On these facts, there was not probable cause to arrest defendant at the rear of the duplex. While defendant's flight may have justified the officers' decision to take the action of chasing him and asking further questions, see United States v. Vasquez, 534 F.2d 1142, 1145 (5th Cir. 1976); United States v. Pope, 561 F.2d 663, 668 n. 5 (6th Cir. 1977), it, together with the officers' knowledge of defendant's character and the character of the neighborhood, did not rise to the level of probable cause, which is a constitutional prerequisite to a valid arrest. The arrest was therefore invalid.
The Government argues that even if there was an invalid arrest at the rear of the duplex, it did not taint the discovery of the gun on the seat of the pickup. The critical inquiry is
whether, granting establishment of the primary illegality, the evidence to which instant objection is made has been come at by exploitation of that illegality or instead by means sufficiently distinguishable to be purged of the primary taint.
Wong Sun v. United States, 371 U.S. 471, 488, 83 S.Ct. 407, 417, 9 L.Ed.2d 441 (1963). To aid this inquiry, this Court has established guidelines to determine whether the connection between the illegal arrest and the discovery of the evidence has become so attenuated as to dissipate the taint and ensure the admissibility of the evidence. Among these factors are: (1) the proximity of the illegal arrest to the procurement of the challenged evidence; (2) the presence of intervening circumstances between the arrest and the discovery of the evidence; and (3) the circumstances under which the arrest was made. United States v. Wilson, 569 F.2d 392, 396 (5th Cir. 1978); Phelper v. Decker, 401 F.2d 232, 237 (5th Cir. 1968).

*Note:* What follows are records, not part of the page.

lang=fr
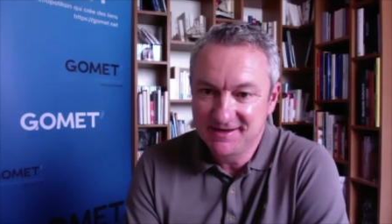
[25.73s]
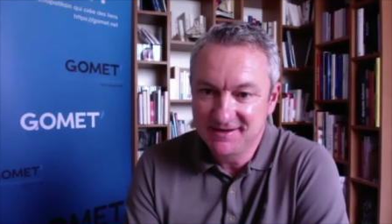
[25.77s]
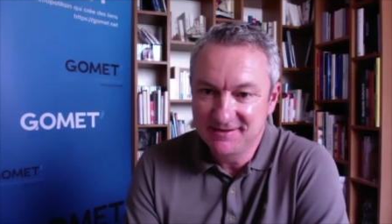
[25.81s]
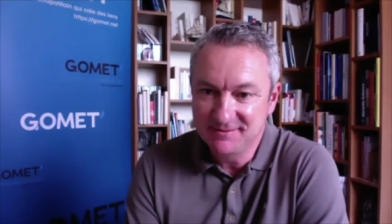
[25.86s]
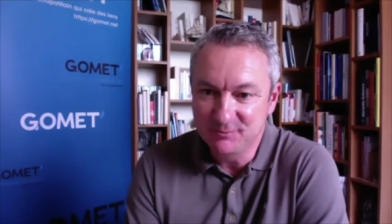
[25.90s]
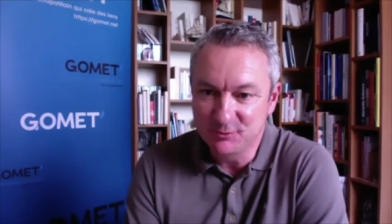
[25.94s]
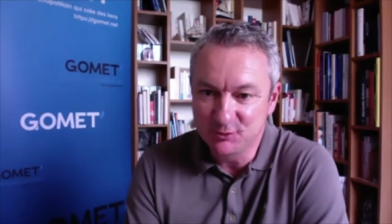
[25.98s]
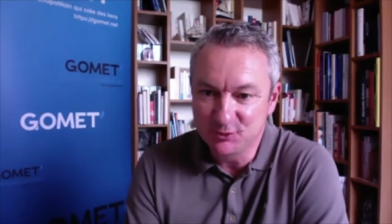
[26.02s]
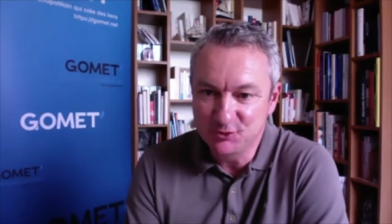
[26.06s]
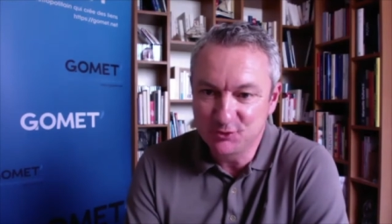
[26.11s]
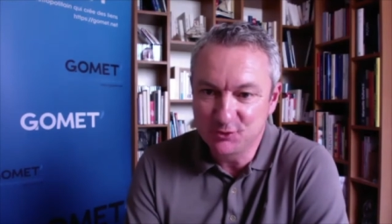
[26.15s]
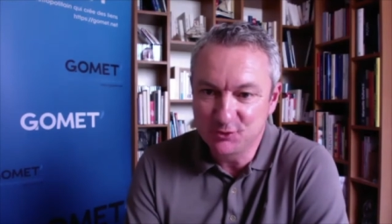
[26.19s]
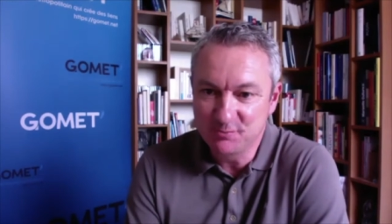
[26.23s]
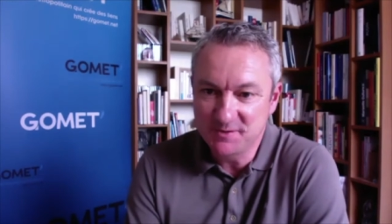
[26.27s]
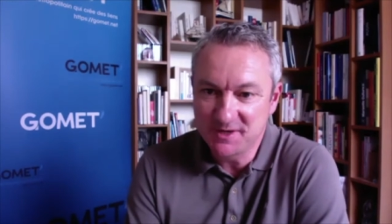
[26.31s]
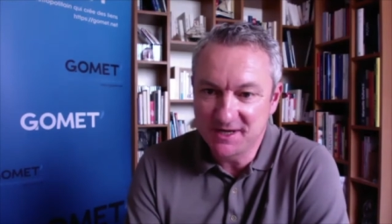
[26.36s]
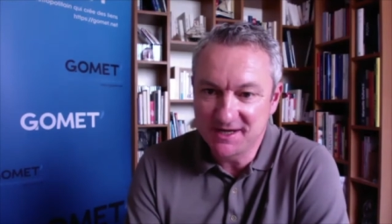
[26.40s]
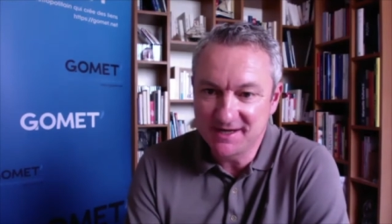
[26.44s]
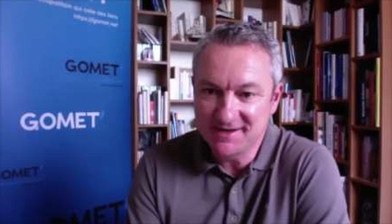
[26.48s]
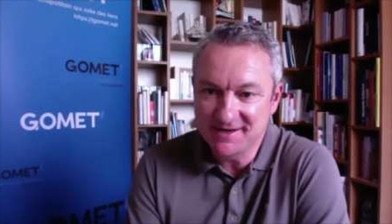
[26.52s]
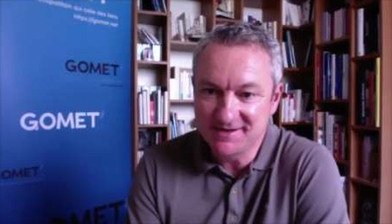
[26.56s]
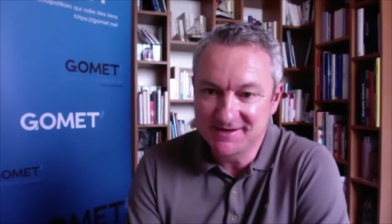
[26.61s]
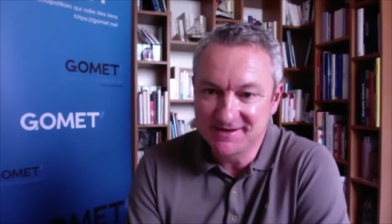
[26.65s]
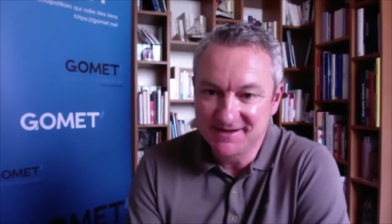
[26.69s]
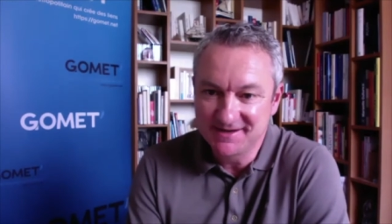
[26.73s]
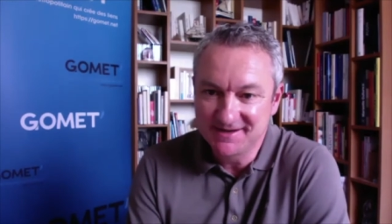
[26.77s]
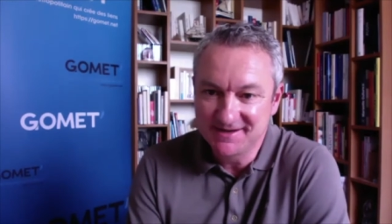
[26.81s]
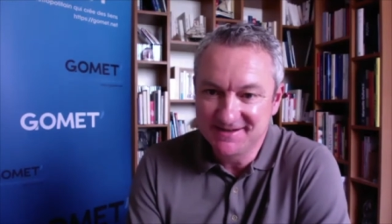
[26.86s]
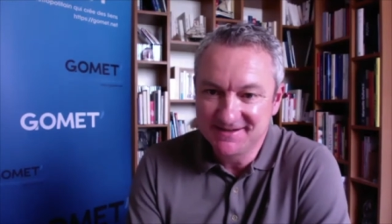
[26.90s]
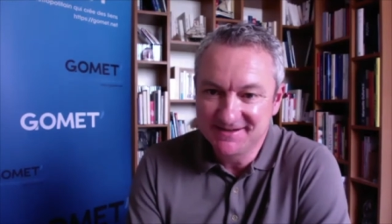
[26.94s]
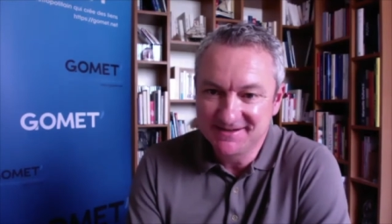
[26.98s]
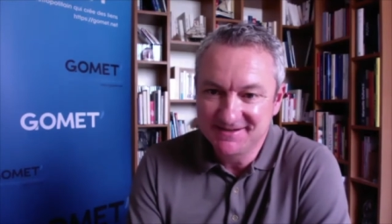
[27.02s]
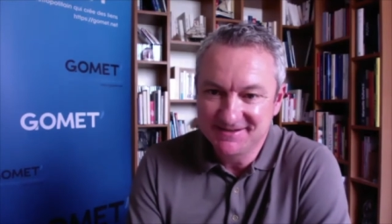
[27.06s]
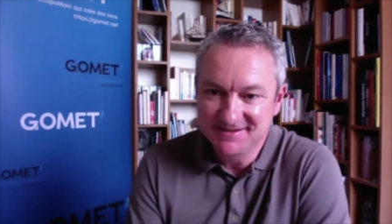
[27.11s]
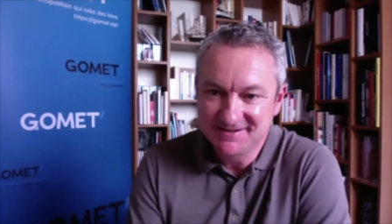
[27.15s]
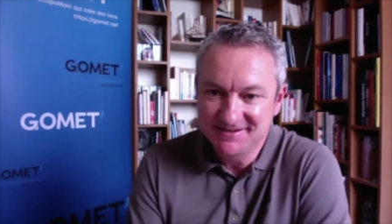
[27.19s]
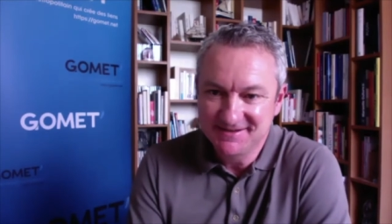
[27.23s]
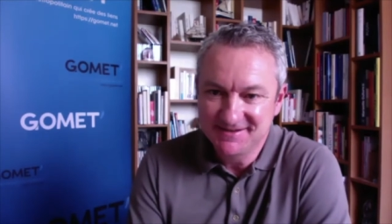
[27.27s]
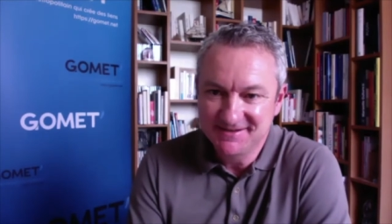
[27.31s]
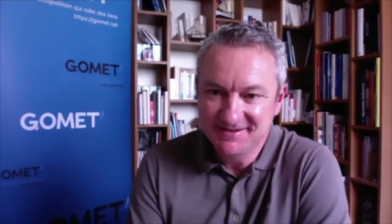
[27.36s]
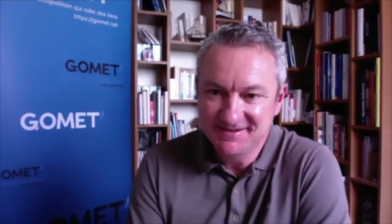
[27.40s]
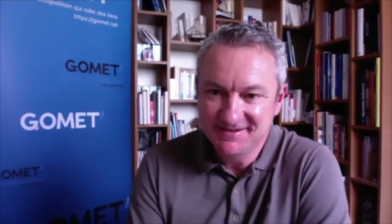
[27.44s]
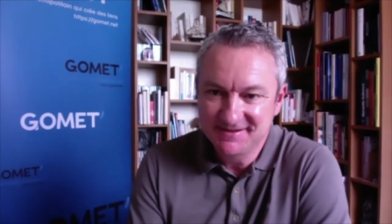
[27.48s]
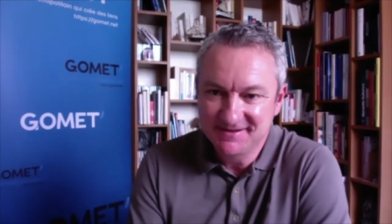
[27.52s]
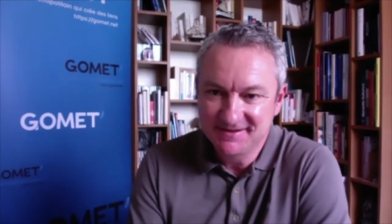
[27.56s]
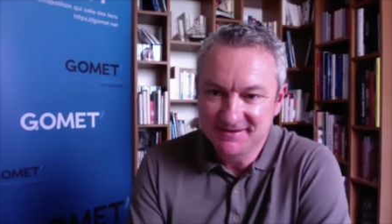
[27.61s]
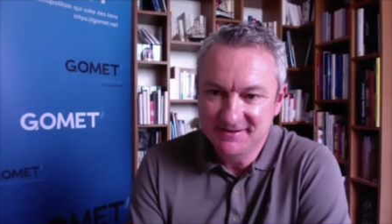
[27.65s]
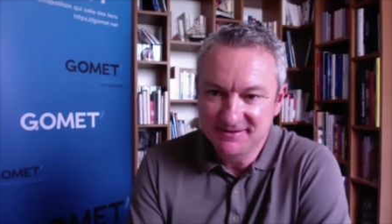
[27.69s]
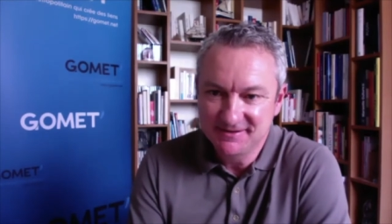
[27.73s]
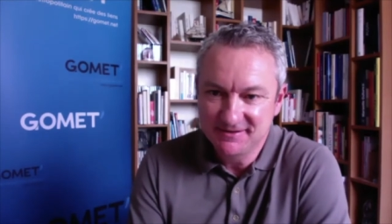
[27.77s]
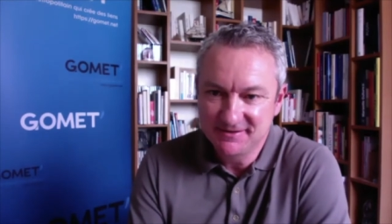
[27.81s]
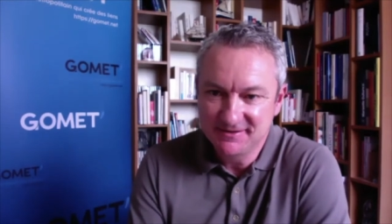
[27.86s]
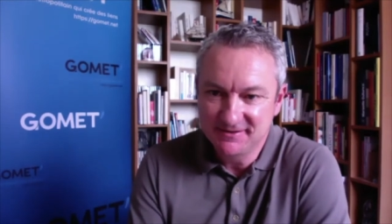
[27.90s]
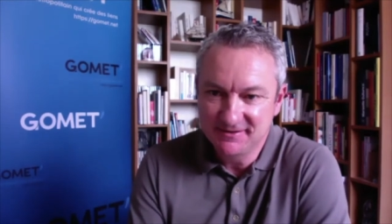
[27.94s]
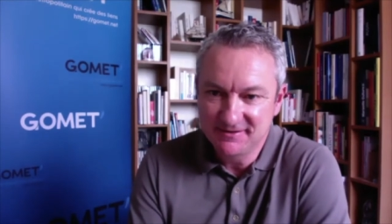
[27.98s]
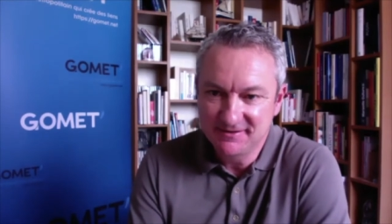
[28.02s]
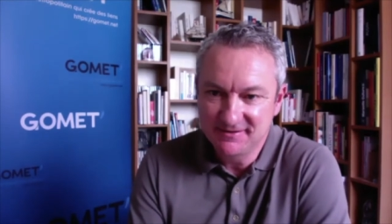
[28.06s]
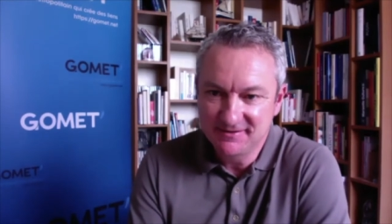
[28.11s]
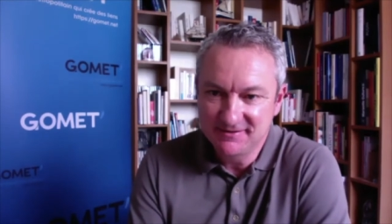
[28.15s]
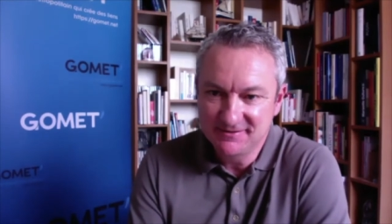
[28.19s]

Bonjour Pierre. Bonjour à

Judged by this standard, the connection between the arrest and the discovery of the gun was not so attenuated as to dissipate the taint of the illegal arrest. The discovery of the gun occurred only a few minutes after the illegal arrest and only 20-25 yards away. The only intervening circumstances were that defendant was placed in the back seat of the car and driven (perhaps around the block) by the other agent while Officer Sproat walked directly back to the pickup truck looking for evidence. In considering the totality of the circumstances under which the arrest was made, "the arrest ... amounted to a gross violation of legal processes," and was not merely "a matter of failure to comply with technical requirements." Phelper v. Decker, 401 F.2d at 237-38. Thus the taint cannot easily be removed. While the gun was in plain view and conceivably could have been discovered even without the arrest, the temporal and spatial proximity of the arrest and the finding of the gun make it clear that the two are interrelated. The discovery of the gun is not sufficiently distinguishable from the illegal arrest to be purged of the primary taint. Evidence of the gun should have been suppressed and defendant's conviction based on that evidence cannot stand.
Having found that the conviction is invalid on this ground, it is unnecessary to consider defendant's contention that discovery of his counsel's failure to correct a false statement in the indictment was newly discovered evidence, on the basis of which his motion for new trial should have been granted.